I [F19] feel unable to show physical affection to who I’m dating [M23]

r/

[F19] here. I’ve been seeing this guy for about two months [23M]. He’s the whole package. Attractive, a gentleman, pays for our dates, wants to see me every week, is always asking to hang out, and reassures me without even having to ask. But there’s one thing. I don’t have the urge to hug, kiss, or be physically affectionate with him, and it feels weird to me. Compared to the last person I was seeing, it was night and day. (He [M21] doesn’t matter all that much to the story, but he was very avoidant, and had me playing guessing games/feeling anxious all the time. I no longer see him.) I’m not comparing the two as people, the new guy I’m seeing is better tenfold.  But I’m comparing the way I behaved in each one, and it doesn’t make sense. At two months with the previous guy, I was very affectionate with him, always wanting to hold, touch, kiss, etc. But at the two-month mark of this one, I’m not feeling it. Shouldn’t I be all over him because he treats me so well? With the last guy who didn’t make me feel secure, I was very “loving” if that makes sense. Shouldn’t this behavior be flipped?

TL;DR- The guy I’m with treats me so well, but I have no urge to be physically affectionate, compared to my previous partner, who treated me lesser than but I was all over him. Why can’t I bring myself to be that way with my new partner?

Comments

  1. stephissilly Avatar

    It’s where the phrase “treat em mean keep em keen” and “nice guys finish last” came from.

    It is the result of a lack of self worth, self love and confidence.

  2. Business-Cheesecake2 Avatar

    The 2nd guy making you comfortable gave you the ick. He should’ve just hung out and let the anticipation grow. Knowing you have him, means could probably do better.

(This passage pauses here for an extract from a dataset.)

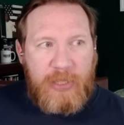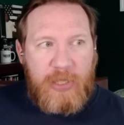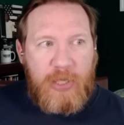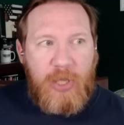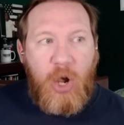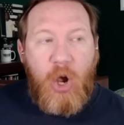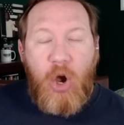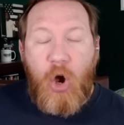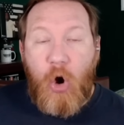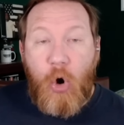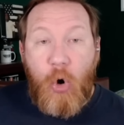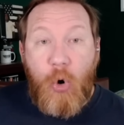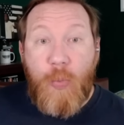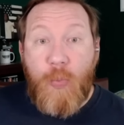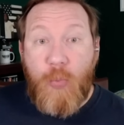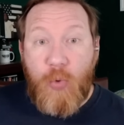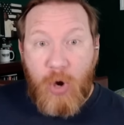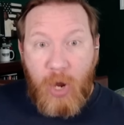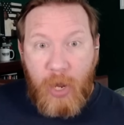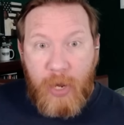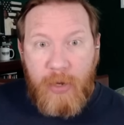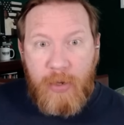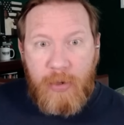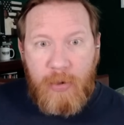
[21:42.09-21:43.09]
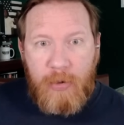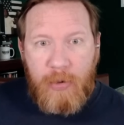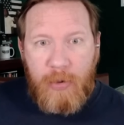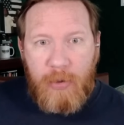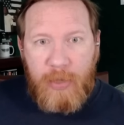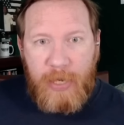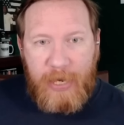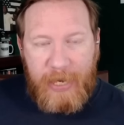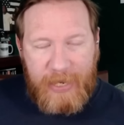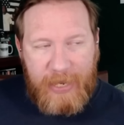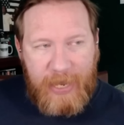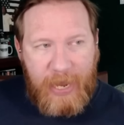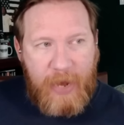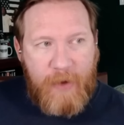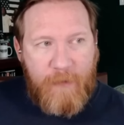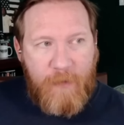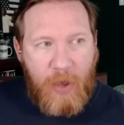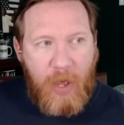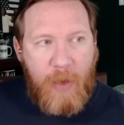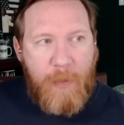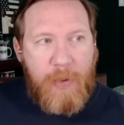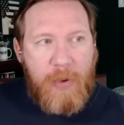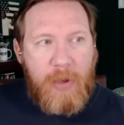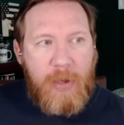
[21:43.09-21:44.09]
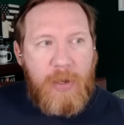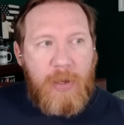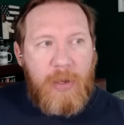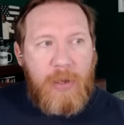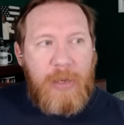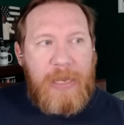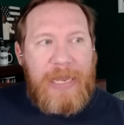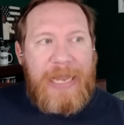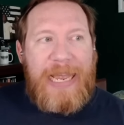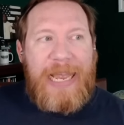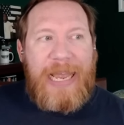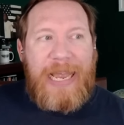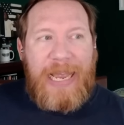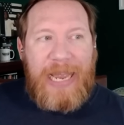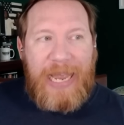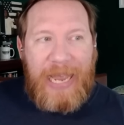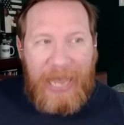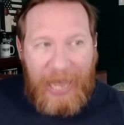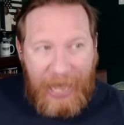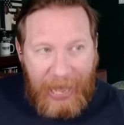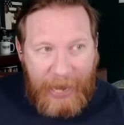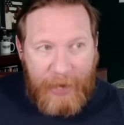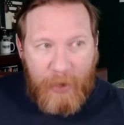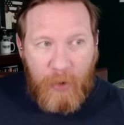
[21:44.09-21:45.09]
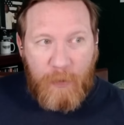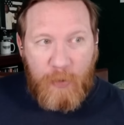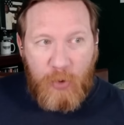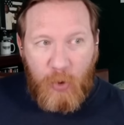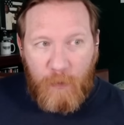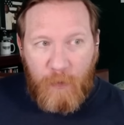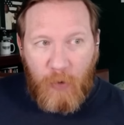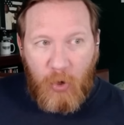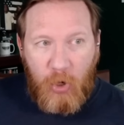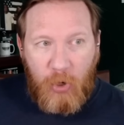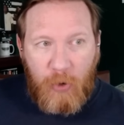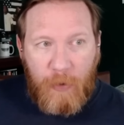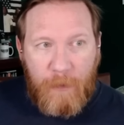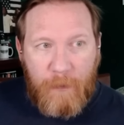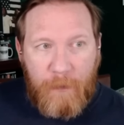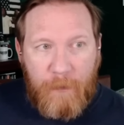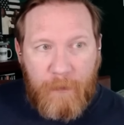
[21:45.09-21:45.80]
The home run that he gave up, Adam Duvall.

    That anxiety you had from the first guy is butterflies, which is you being attracted to him. The fact that you don’t know if you truly have him. Means you have to work towards him. You only date up not down.

    Women are wired wierd,

  3. iloveespressocookie Avatar

    [ Removed by Reddit ]

  4. niennaisilra Avatar

    Girl, don’t listen to those dudes in the comments.
    You are simply not attracted to the new guy and there is absolutely nothing wrong with that. It doesn’t matter how nice he treats you and how attentive he is, attraction is not about that. And no, you were not attracted to your ex simply cause he was playing games.
    Attraction just is and you should never feel guilty for who you like.
    If the new guy makes you feel okay, stay with him for a bit, see if you develop further feelings.
    If not, he is not going to be the first or last nice guy in your life, don’t settle.
    And lastly, just because someone acts nice and attentive, it doesn’t mean they are a genuinely nice person.